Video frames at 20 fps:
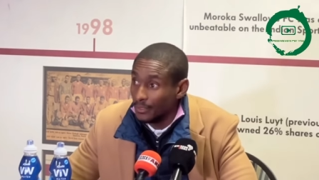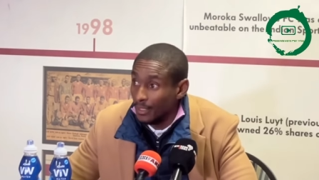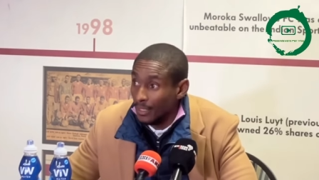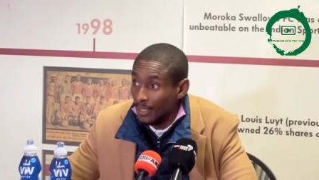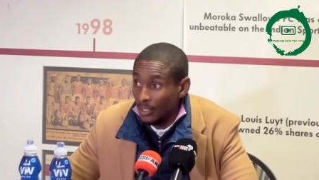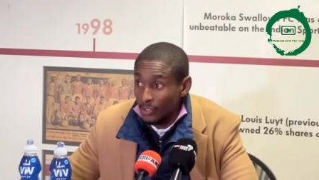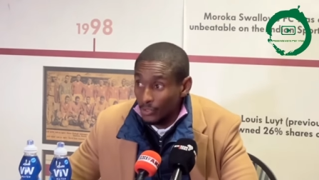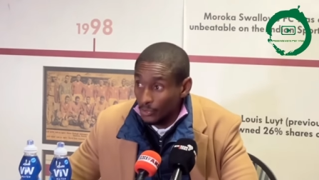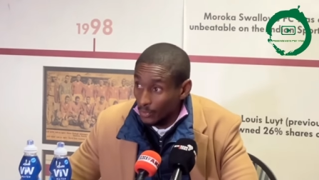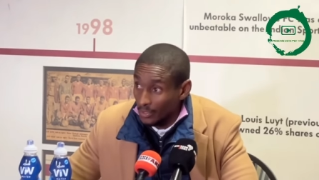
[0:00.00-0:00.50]

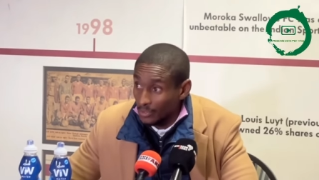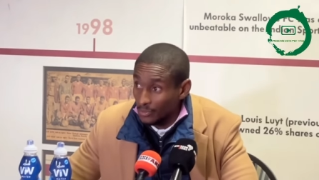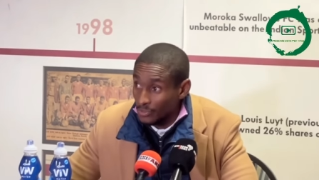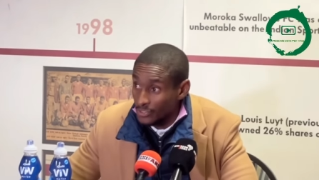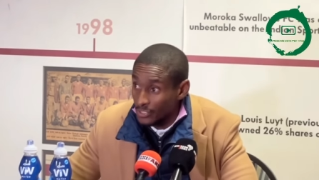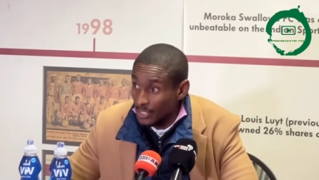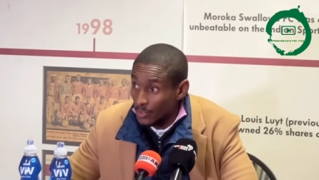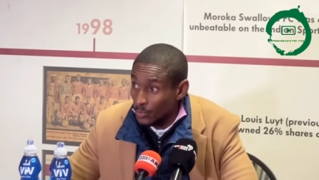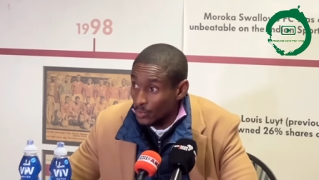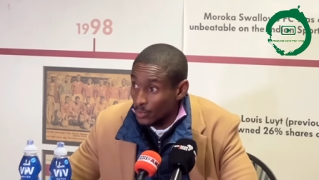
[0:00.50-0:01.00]
You want to
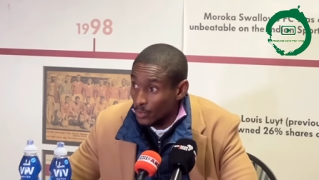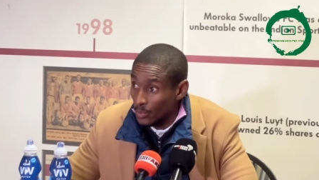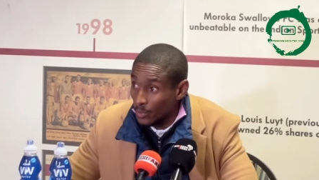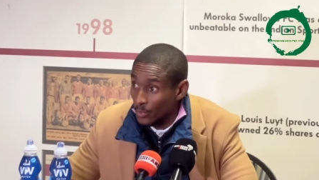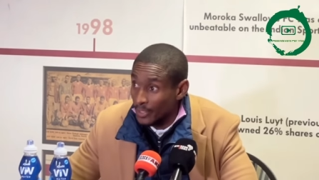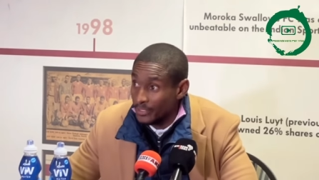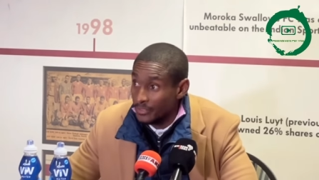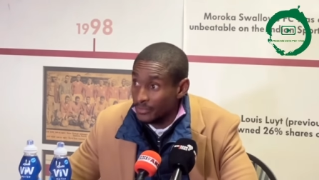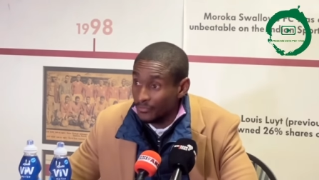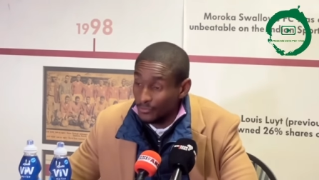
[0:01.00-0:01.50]
say we were
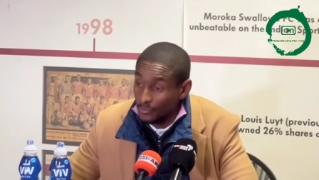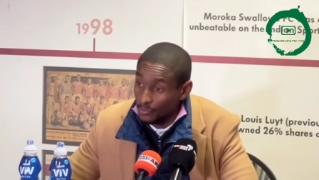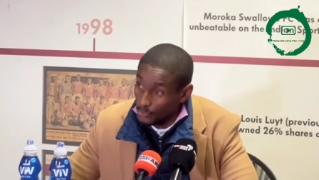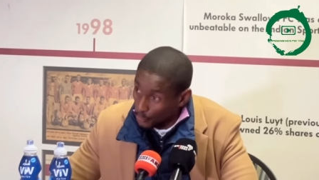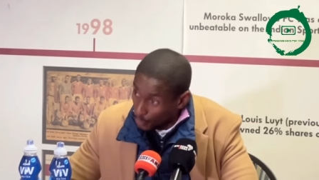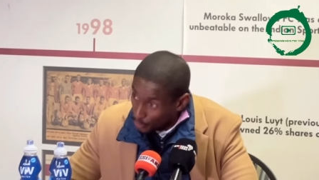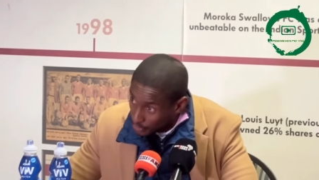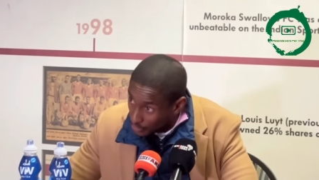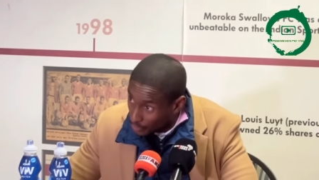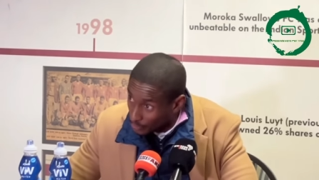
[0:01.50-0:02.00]
wasteful, you
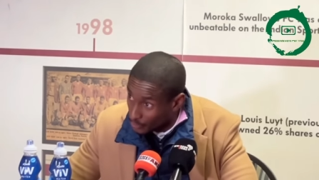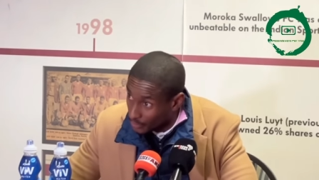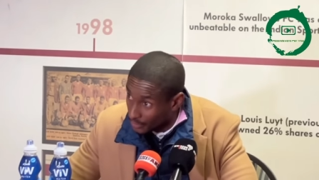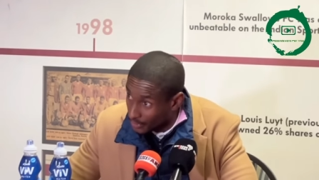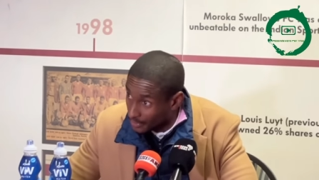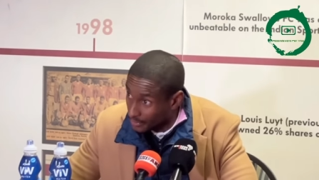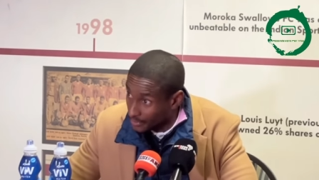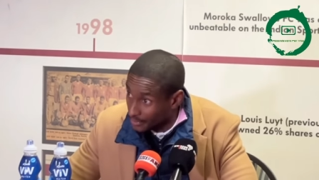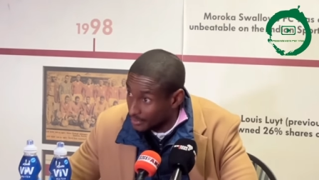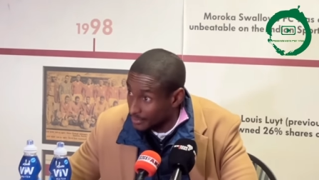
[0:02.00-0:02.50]
also look
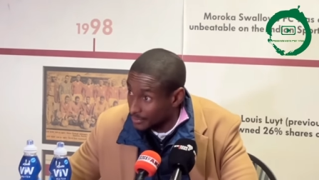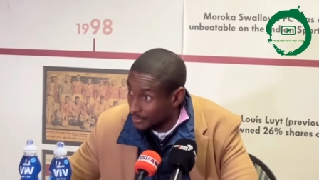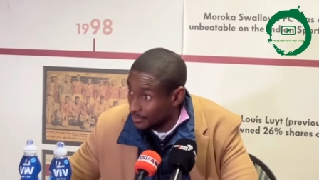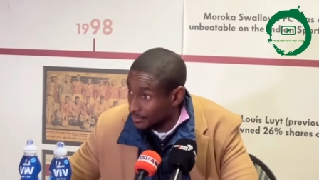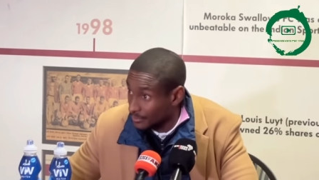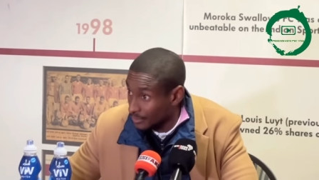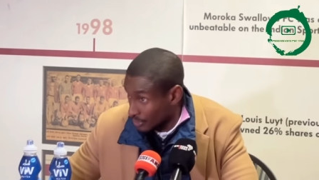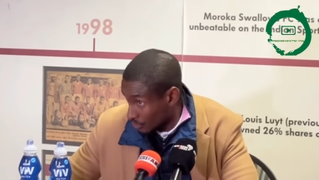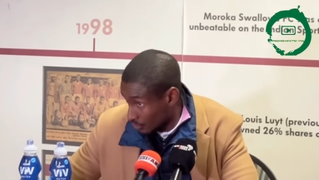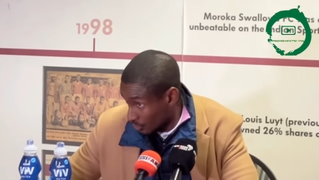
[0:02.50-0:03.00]
at it.
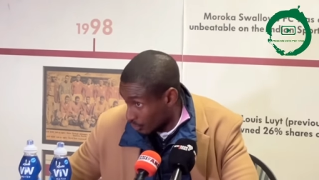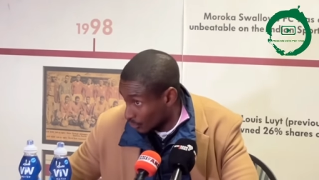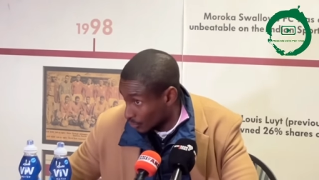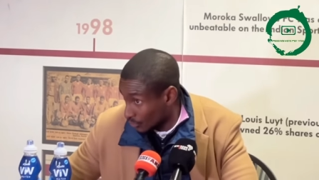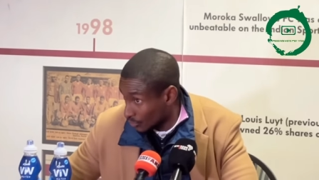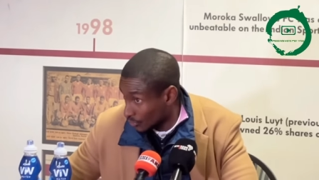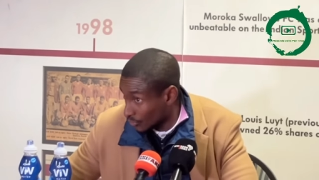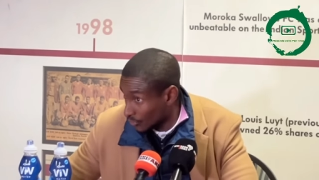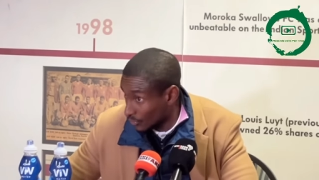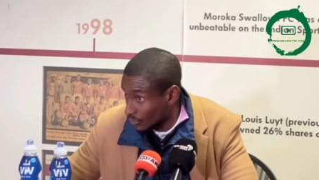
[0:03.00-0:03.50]
It's true.
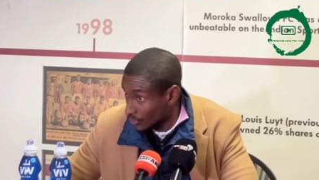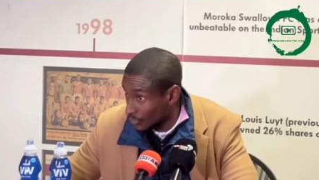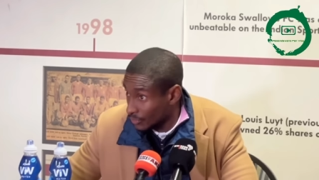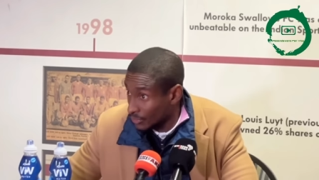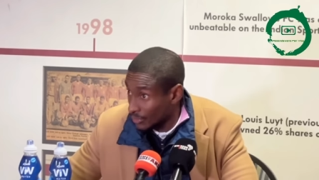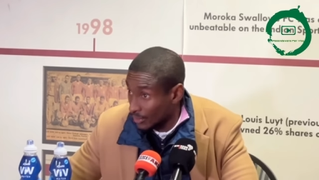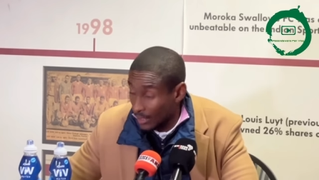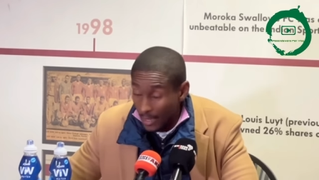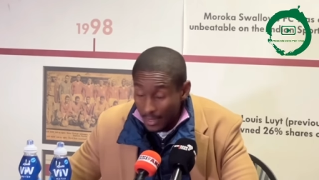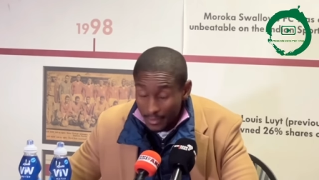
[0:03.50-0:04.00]

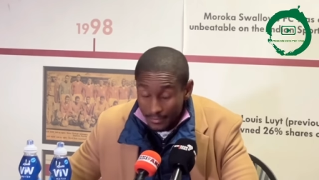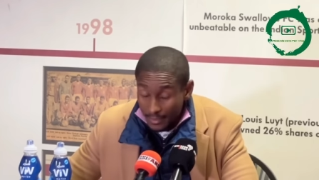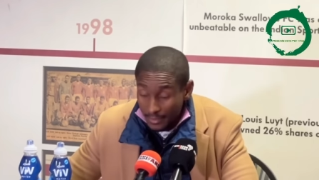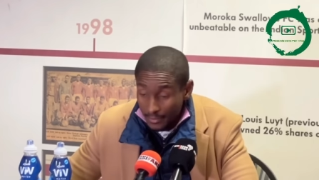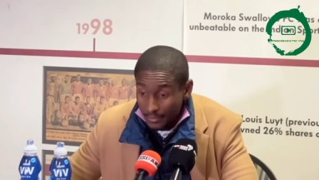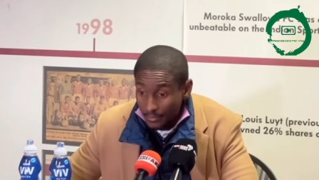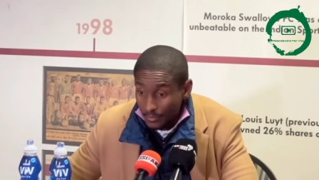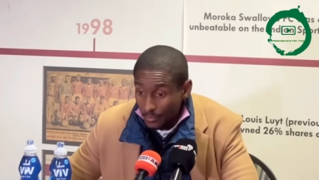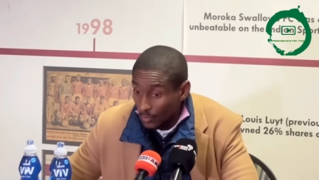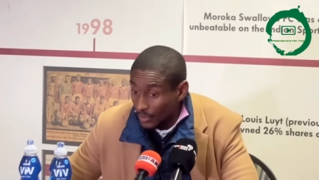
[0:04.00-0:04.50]
And
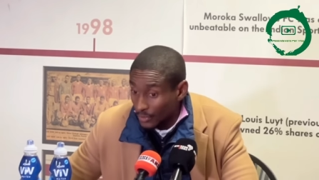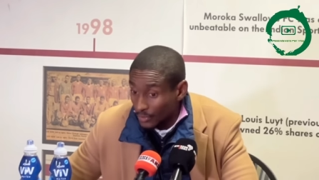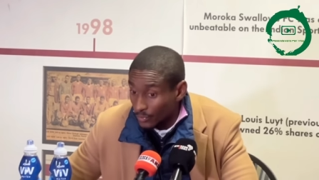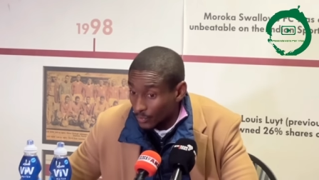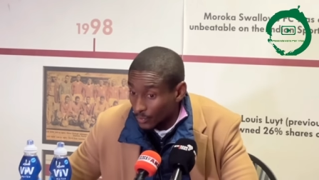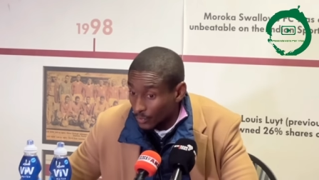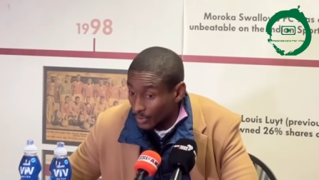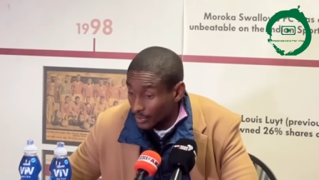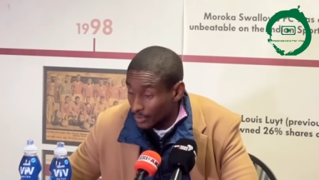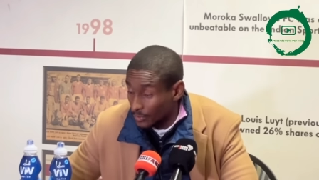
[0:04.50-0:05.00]
then what,
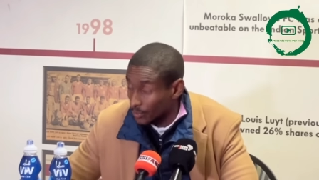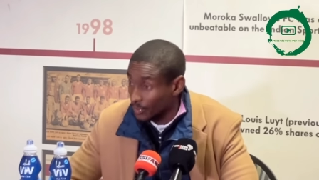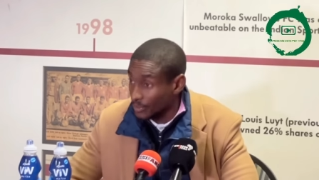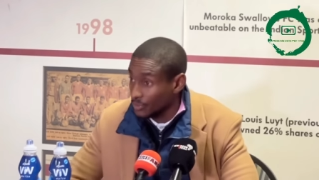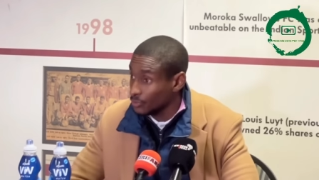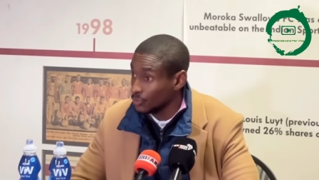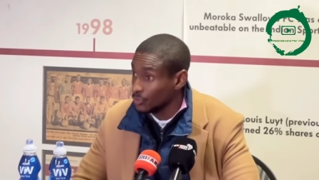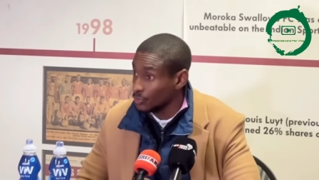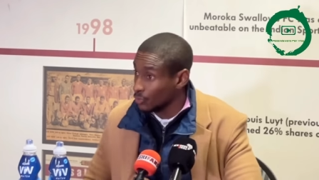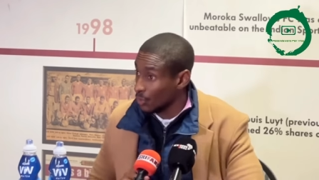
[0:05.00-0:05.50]
what, what
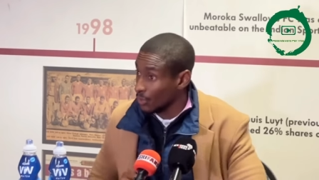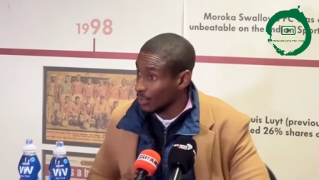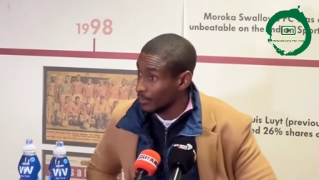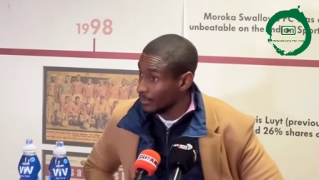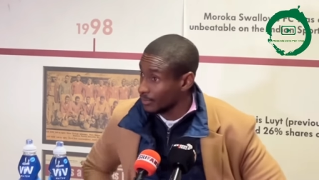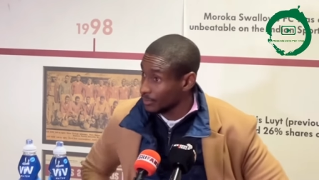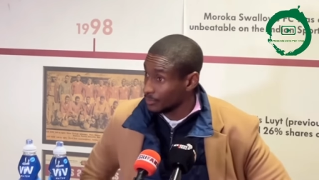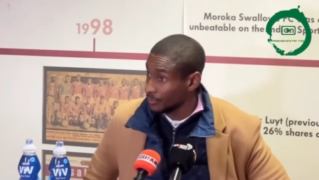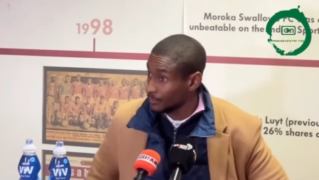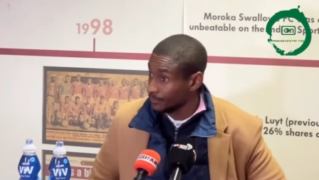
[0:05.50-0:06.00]
do you talk about?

————————

Task to carry out:
Transcribe word for word only the lines from the one with "[0:03.00-0:03.50]" through the end of the listing; every picture is to be omitted.

Task output:
[0:03.00-0:03.50]
It's true.
[0:03.50-0:04.00]

[0:04.00-0:04.50]
And
[0:04.50-0:05.00]
then what,
[0:05.00-0:05.50]
what, what
[0:05.50-0:06.00]
do you talk about?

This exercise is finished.